The more important setting is often the per-host limit rather than the total pool size. Python's aiohttp, Node's https.Agent, Go's http.Transport all have separate limits for total connections and for connections per host. A pool that allows 100 total connections but only 6 per host (the historical browser default) gives up most of the reuse win when one host dominates the workload.

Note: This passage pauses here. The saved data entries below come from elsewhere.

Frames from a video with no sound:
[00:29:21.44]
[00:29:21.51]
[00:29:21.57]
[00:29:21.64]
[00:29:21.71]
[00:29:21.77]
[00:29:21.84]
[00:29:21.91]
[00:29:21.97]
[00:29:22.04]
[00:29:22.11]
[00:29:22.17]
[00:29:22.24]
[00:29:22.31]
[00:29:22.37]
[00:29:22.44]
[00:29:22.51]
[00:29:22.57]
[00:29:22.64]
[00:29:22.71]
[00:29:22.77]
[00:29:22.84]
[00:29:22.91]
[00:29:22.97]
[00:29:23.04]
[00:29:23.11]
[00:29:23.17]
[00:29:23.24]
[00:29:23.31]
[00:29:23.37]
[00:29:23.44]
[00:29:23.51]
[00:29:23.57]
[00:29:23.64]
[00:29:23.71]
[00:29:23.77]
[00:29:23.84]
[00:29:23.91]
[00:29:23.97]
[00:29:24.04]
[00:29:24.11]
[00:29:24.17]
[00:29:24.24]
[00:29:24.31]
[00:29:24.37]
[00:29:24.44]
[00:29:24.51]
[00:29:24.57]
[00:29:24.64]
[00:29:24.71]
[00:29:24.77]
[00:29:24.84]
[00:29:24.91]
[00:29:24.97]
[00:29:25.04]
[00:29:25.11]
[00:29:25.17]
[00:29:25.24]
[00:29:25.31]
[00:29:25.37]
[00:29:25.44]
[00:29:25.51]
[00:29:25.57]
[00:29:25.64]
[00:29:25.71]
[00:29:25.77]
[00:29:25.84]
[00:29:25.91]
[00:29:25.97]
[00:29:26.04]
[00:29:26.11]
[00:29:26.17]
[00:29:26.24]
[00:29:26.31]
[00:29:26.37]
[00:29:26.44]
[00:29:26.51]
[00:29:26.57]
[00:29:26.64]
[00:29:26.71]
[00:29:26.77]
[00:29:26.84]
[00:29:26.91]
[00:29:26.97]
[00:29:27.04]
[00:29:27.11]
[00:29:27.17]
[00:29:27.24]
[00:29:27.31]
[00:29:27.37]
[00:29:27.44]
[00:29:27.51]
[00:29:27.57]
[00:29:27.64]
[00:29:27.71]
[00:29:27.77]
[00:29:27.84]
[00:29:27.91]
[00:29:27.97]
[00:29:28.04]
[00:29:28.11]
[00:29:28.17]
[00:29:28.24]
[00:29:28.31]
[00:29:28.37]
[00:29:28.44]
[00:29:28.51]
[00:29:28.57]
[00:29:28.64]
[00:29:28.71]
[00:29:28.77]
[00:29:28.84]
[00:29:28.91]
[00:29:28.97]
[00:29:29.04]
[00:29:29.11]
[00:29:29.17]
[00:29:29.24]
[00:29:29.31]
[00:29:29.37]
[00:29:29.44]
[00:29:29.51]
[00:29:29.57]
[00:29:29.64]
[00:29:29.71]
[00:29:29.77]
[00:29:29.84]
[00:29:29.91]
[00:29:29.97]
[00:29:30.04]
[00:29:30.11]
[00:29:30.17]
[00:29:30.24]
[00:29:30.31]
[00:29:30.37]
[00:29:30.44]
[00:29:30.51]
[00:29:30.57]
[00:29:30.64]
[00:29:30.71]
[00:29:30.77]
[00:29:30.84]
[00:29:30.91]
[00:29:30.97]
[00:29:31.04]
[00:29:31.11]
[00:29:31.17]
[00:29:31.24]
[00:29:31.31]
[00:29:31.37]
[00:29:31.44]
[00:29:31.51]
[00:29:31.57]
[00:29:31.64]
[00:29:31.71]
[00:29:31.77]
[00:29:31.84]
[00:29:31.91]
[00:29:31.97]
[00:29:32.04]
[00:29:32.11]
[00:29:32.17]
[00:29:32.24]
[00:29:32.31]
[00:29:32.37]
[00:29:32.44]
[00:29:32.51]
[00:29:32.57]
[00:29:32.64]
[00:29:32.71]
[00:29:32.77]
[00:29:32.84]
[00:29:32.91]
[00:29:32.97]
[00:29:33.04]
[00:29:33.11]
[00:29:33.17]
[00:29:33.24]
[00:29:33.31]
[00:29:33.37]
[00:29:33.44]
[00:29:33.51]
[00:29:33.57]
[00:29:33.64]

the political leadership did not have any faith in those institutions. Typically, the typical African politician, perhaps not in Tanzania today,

The five operational signals

The signals worth monitoring are: TCP connection establishment rate (alert on rates higher than the request rate divided by expected requests-per-connection); TLS handshake count (same logic — should be a small fraction of request count for reused connections); 99th percentile latency for the first request on a connection vs subsequent requests (the gap between them is the handshake cost you are paying); connection pool wait time (alert on non-zero values during peak load); and connection lifetime distribution (a healthy pool shows a long tail of long-lived connections, not a uniform distribution of short ones).

The deeper observation

HTTP keep-alive is one of the highest-leverage performance settings in any system that does network I/O, and one of the easiest to silently lose. A library upgrade that changes default behavior, a load balancer config change that sets Connection: close, a code path that uses requests.get() instead of session.get() — any of these can give back the savings without any obvious symptom in the metrics. The discipline that catches the regression is auditing the connection establishment rate against the request rate periodically and investigating any divergence. A stack that opens one TCP connection per HTTP request is paying handshake cost on every call, and that cost compounds into latency budget that has nowhere else to come from.